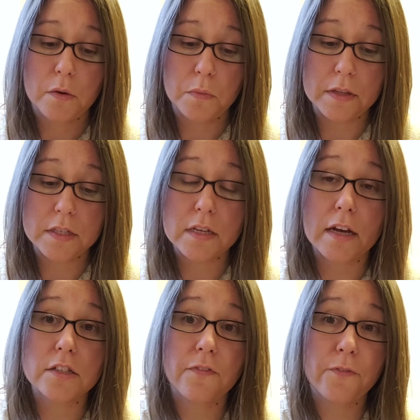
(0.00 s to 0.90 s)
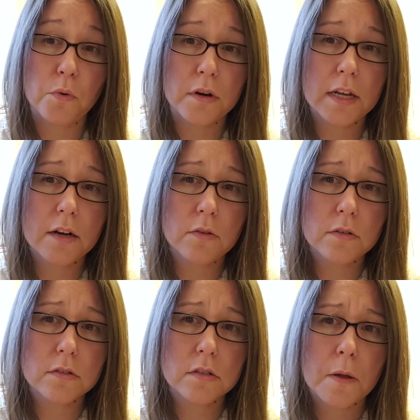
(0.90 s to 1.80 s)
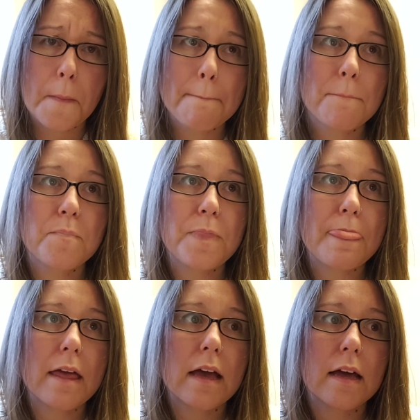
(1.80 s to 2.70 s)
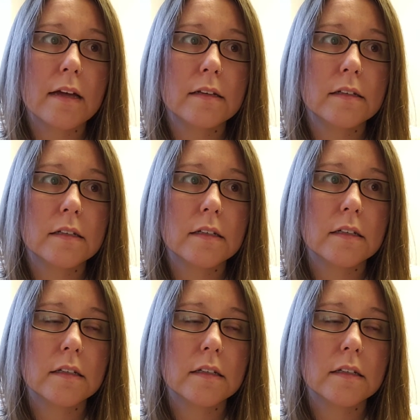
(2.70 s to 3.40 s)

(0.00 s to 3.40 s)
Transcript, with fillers: with size four needles and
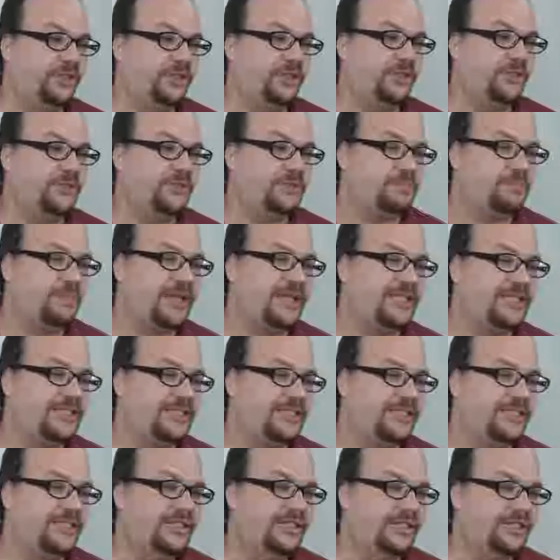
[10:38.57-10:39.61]
used based
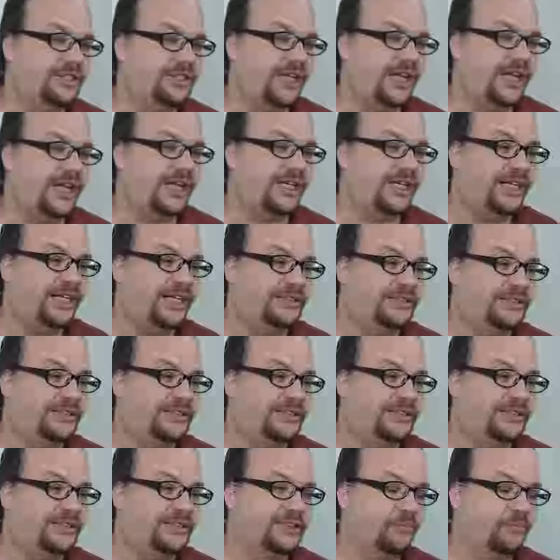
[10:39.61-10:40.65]
in the chat,
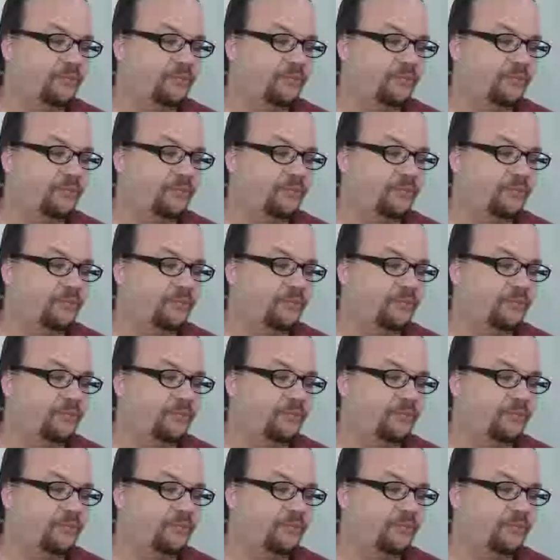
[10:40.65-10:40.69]
so.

__Action item__
Without the pictures, give back every record precisely as shown.

__Exercise response__
(0.00 s to 0.90 s)
(0.90 s to 1.80 s)
(1.80 s to 2.70 s)
(2.70 s to 3.40 s)

(0.00 s to 3.40 s)
Transcript, with fillers: with size four needles and
[10:38.57-10:39.61]
used based
[10:39.61-10:40.65]
in the chat,
[10:40.65-10:40.69]
so.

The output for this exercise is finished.